What the letters mean
- A — Strong across the checklist; live floor and catalogue both hold up under a real browse.
- B — Solid licensed product with a clear strength, but thinner in live depth, studio mix, or lobby polish.
- C — Playable, yet notable gaps (for example a sparse live section or awkward mobile paths).
- D — Material weaknesses against our checklist; we rarely feature D-grade brands on the homepage.
The eight criteria
1. UKGC licence
We only feature operators that present as licensed for Great Britain. You can confirm names on the Commission’s public register. No licence, no review.
2. Game range
We look at slots, table RNG games and overall shelf size — not as a vanity count, but as “can I find both popular and niche titles without dead ends?”
3. Live casino
Number of tables matters less than whether roulette, blackjack and show games are actually available and filterable. Peak-hour seating and studio branding (for example Evolution) are part of the note.
4. Mobile usability
We open the lobby on a phone-sized viewport: can you reach live tables, search slots, and read terms without pinching through clutter?
5. Game studios / providers
A healthy mix beats a single-supplier shelf.
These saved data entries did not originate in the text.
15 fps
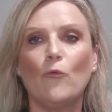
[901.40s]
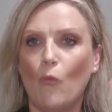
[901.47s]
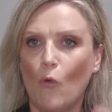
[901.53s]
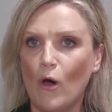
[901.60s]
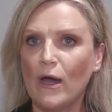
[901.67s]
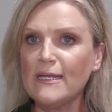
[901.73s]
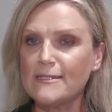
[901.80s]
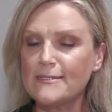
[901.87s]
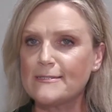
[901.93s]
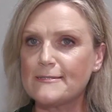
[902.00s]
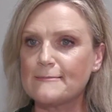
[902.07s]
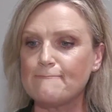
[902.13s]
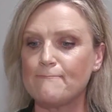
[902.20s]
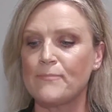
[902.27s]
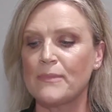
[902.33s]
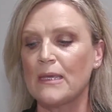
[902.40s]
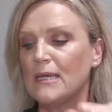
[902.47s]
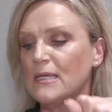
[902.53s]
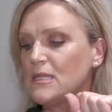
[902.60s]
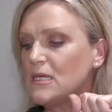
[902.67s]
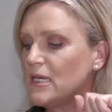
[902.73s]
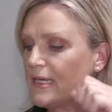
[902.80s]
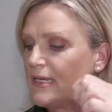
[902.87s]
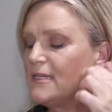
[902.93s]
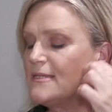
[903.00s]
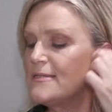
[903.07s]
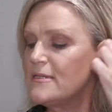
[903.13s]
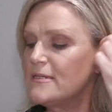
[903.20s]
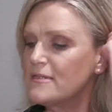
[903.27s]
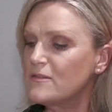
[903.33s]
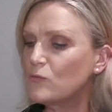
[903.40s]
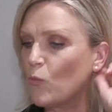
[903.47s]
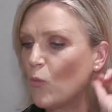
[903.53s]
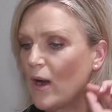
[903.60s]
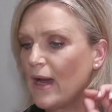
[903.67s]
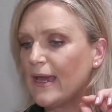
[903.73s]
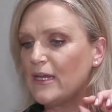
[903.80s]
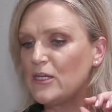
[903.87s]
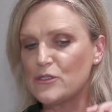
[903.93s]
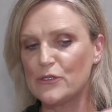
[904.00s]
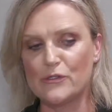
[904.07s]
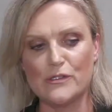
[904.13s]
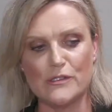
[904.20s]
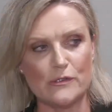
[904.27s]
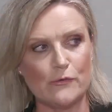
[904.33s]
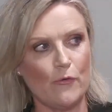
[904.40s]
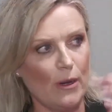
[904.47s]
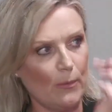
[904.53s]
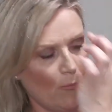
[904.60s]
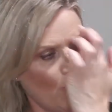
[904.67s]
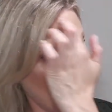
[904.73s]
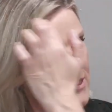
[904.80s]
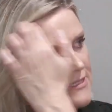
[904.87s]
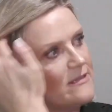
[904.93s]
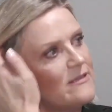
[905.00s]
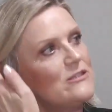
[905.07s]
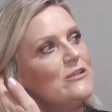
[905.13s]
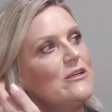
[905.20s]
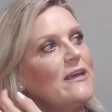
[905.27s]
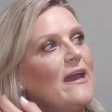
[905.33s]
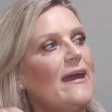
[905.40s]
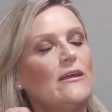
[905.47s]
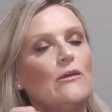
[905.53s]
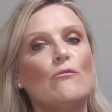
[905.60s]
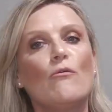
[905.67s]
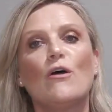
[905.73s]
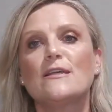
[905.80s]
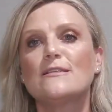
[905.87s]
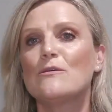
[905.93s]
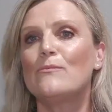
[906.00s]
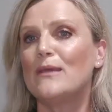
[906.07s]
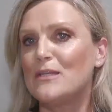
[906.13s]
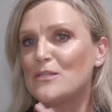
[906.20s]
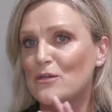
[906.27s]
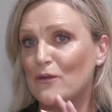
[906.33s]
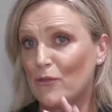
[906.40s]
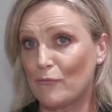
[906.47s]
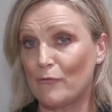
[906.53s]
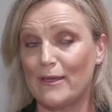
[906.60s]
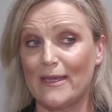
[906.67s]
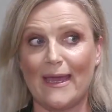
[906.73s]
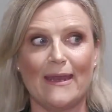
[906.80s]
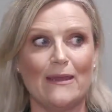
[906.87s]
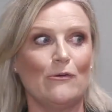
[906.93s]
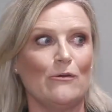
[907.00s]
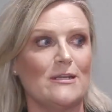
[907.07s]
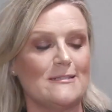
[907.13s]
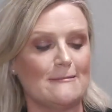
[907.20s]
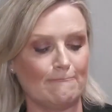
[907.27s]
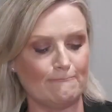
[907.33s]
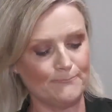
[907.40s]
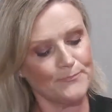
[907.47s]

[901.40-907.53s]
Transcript: whites, the easiest way to describe whites is to categorize them into 3 categories.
We name studios we actually see in the lobby, not a marketing laundry list.
6. Welcome offer type
We describe the shape — match bonus, spins package, hybrid — never as “best” or “guaranteed”. Exact figures only appear when they are stated on the operator site at review time; otherwise we keep the description generic. Wagering always lives on their terms page.
7. Customer support
We note which channels are advertised (live chat, email, help centre) and whether help pages explain account basics clearly. We do not mystery-shop every hour of the day.
8. Overall usability
Labels, search, responsible-gambling tool visibility, and whether the site feels coherent after ten minutes of clicking.

What we deliberately skip
Payment methods, deposit routes, withdrawal speeds and banking promotions sit outside this site. Those details change quickly and turn comparison pages into payment guides — not our job.
Independence rules
Affiliate programmes may pay us when a reader registers through a sponsored link. That funds hosting and writing time. It does not let an operator edit a grade. If a commercial partner underperforms on live casino or catalogue depth, the letter reflects that. Full wording sits on the affiliate disclosure.
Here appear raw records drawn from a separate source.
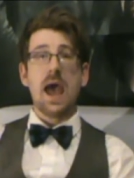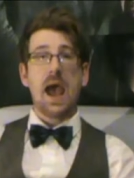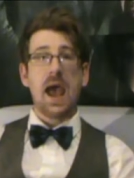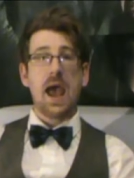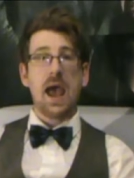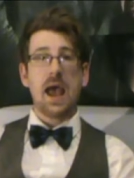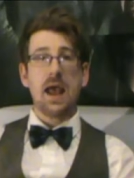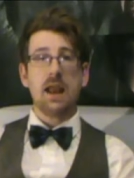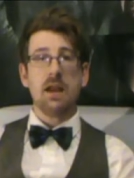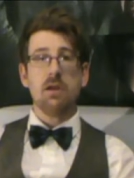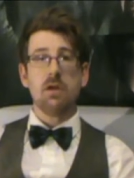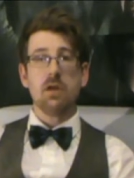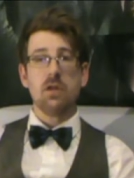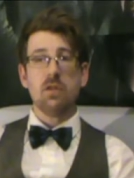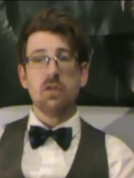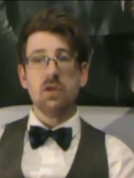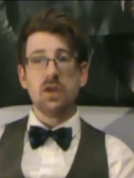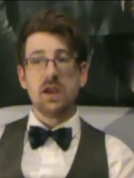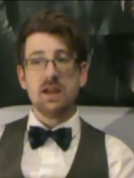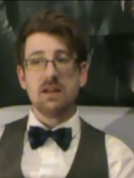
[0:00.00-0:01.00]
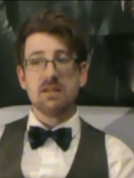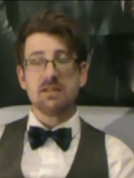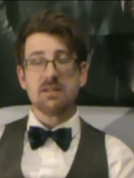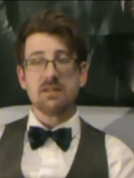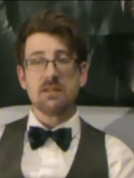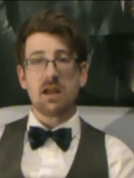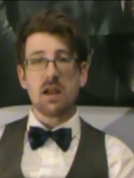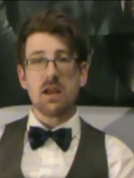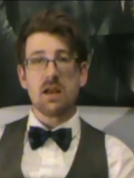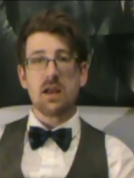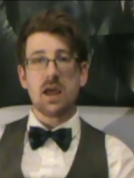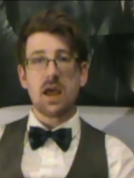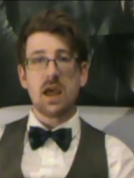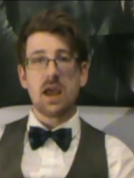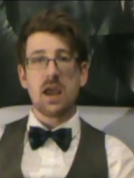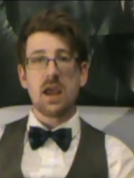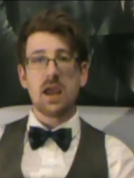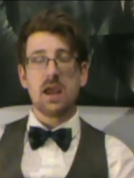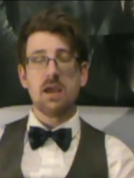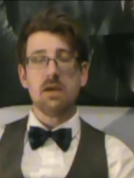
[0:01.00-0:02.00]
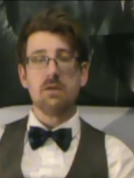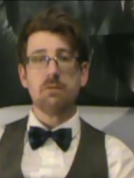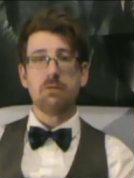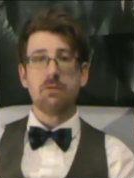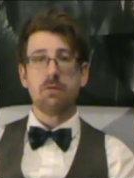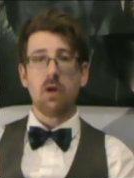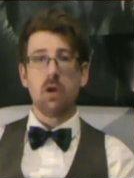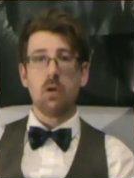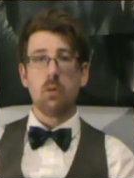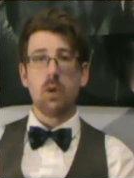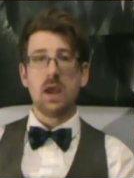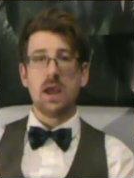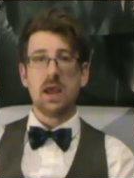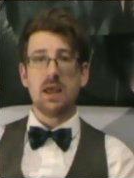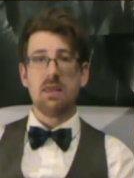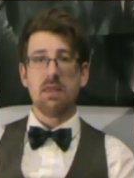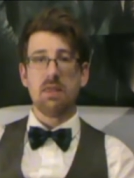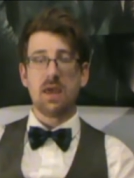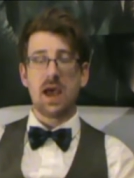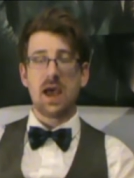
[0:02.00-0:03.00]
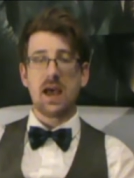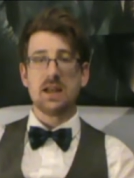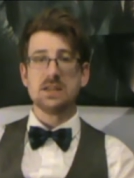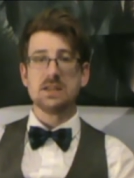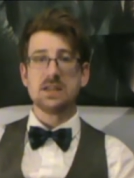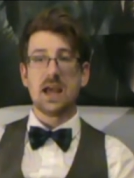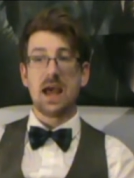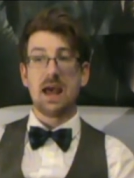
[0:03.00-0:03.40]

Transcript: And the Sunday following that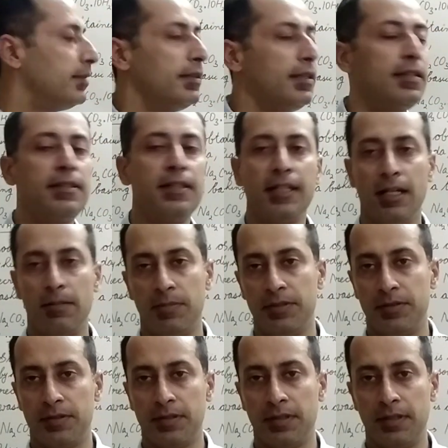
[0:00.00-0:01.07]
this thing
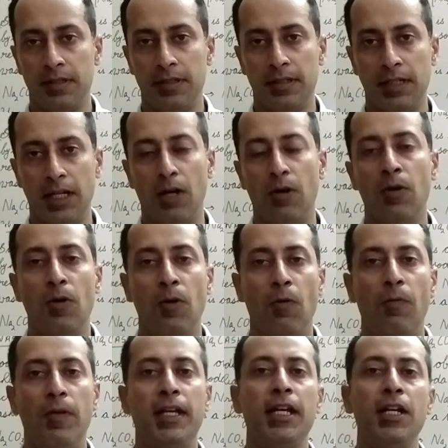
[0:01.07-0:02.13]
happens. Now
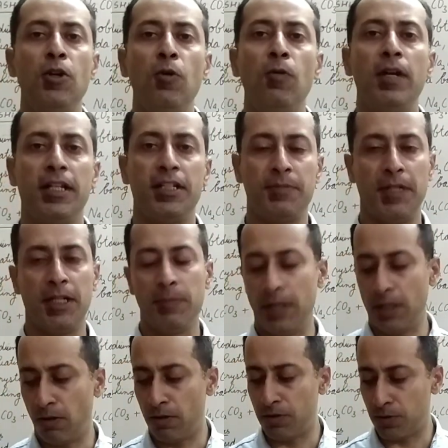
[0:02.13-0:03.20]
we can do one
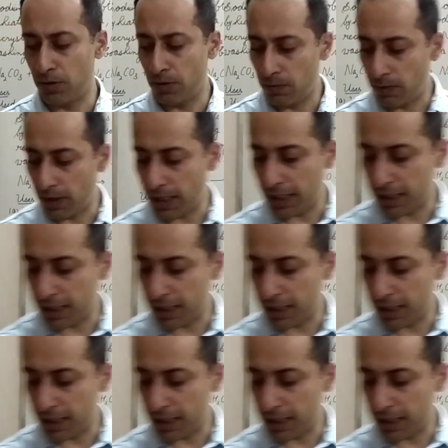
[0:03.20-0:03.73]
experiment also. What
How themed picks relate to grades
Homepage “themed picks” (best live floors, catalogue breadth, newcomer-friendly lobbies, mobile feel) are slices of the same checklist. An operator can lead one theme and sit mid-pack in another — that is expected, and why we avoid a single forever ranking.
Update rhythm
We revisit featured lobbies periodically and stamp pages with a last-updated date. If you spot a factual drift (a studio removed, a live lobby rebuilt), tell us — corrections help more than polite silence.